Downside: it also likely detects, without differentiation, students whose writing style undergoes a major jump because of learning, which is, you know, the actual thing you are trying to promote.

JumpCrisscross · on Jan 31, 2023

> first day of class, write a N word essay and sign a release permitting this to be used to detect cheating

Why once? Most students need writing skills more than half the high-school curriculum.

feanaro · on Jan 31, 2023

There are also some countries that don't fetishize cheating this much so perhaps they will just continue not caring.

Zababa · on Feb 1, 2023

Arms race are not really an issue, you've managed to make your student work, one way or another.

userbinator · on Feb 1, 2023

Programming is fortunately one of those subjects where there's something objectively close to a correct/optimal solution. A trivial example is that there aren't very many sane ways to write a "Hello world" program, but this seems to hold for more complex tasks too. In fact, in my experience, the ones who cheat and get it wrong are the most obvious.

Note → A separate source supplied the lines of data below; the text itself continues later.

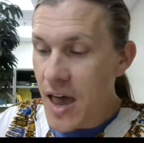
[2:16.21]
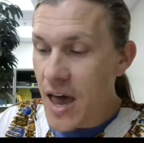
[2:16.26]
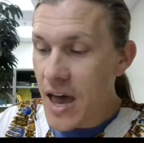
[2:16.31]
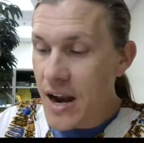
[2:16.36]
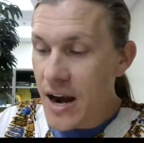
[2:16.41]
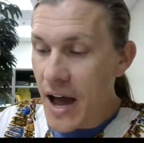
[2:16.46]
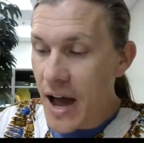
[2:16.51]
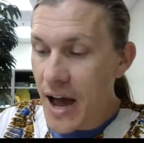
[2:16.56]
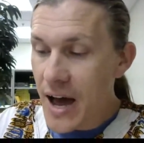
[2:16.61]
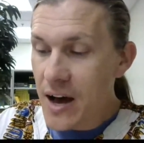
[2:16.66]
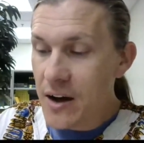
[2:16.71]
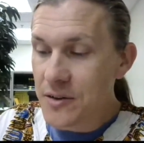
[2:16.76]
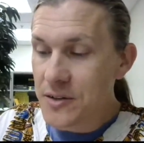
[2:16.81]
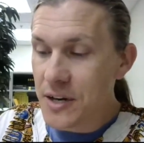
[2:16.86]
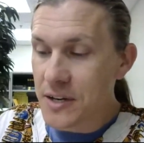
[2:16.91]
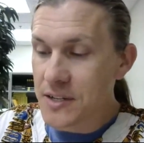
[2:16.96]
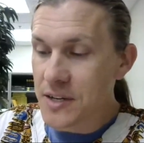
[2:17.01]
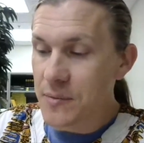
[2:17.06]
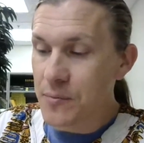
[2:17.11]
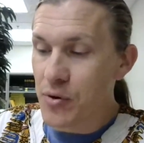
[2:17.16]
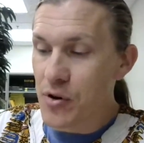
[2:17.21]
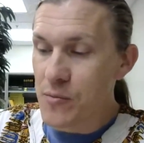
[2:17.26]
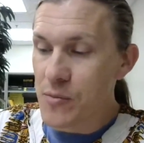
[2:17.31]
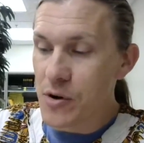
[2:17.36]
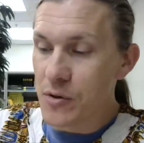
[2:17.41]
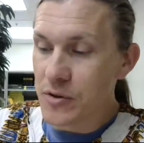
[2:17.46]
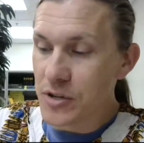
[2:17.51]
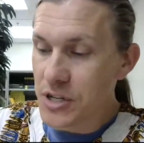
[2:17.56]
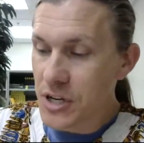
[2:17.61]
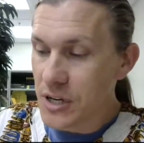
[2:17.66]
and how does it
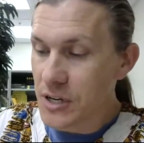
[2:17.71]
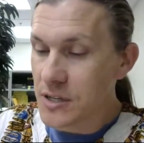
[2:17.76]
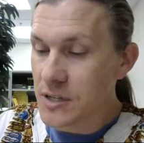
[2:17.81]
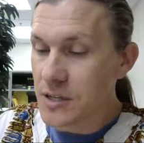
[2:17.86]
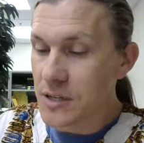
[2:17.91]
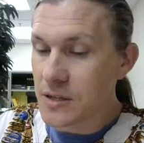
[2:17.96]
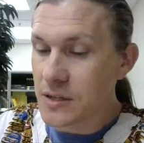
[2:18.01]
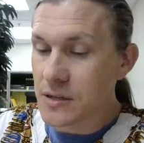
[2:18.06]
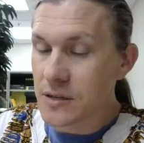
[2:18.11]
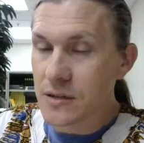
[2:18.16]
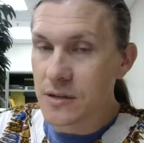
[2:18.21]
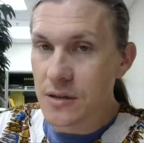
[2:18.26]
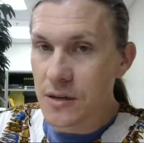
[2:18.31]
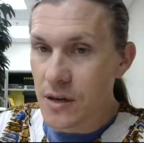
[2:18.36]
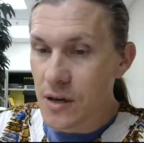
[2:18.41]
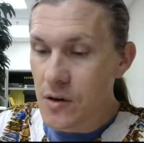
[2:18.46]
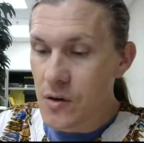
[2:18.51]
promote justice?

Unfortunately, the software industry also has plenty of literal tools who are far too trusting of what the computer says (or authority in general, but that's another rant...)

Gigachad · on Feb 1, 2023

I once got called up because my work was flagged as 100% copied. I had uploaded it, made a mistake so I deleted it and uploaded a new file. Second file was flagged as copied. Was able to explain it by pointing at the screen that was claiming I plagiarized my own name.

runarberg · on Jan 31, 2023

So the computer’s evaluation model assumed that each student’s learning is independent? That seems like a ludicrous assumption to put in a model like this, unless the model authors have never been in a class setting (which I doubt).

TheDudeMan · on Jan 31, 2023

You are asking teachers to be good at their job. But is teaching a merit-based profession?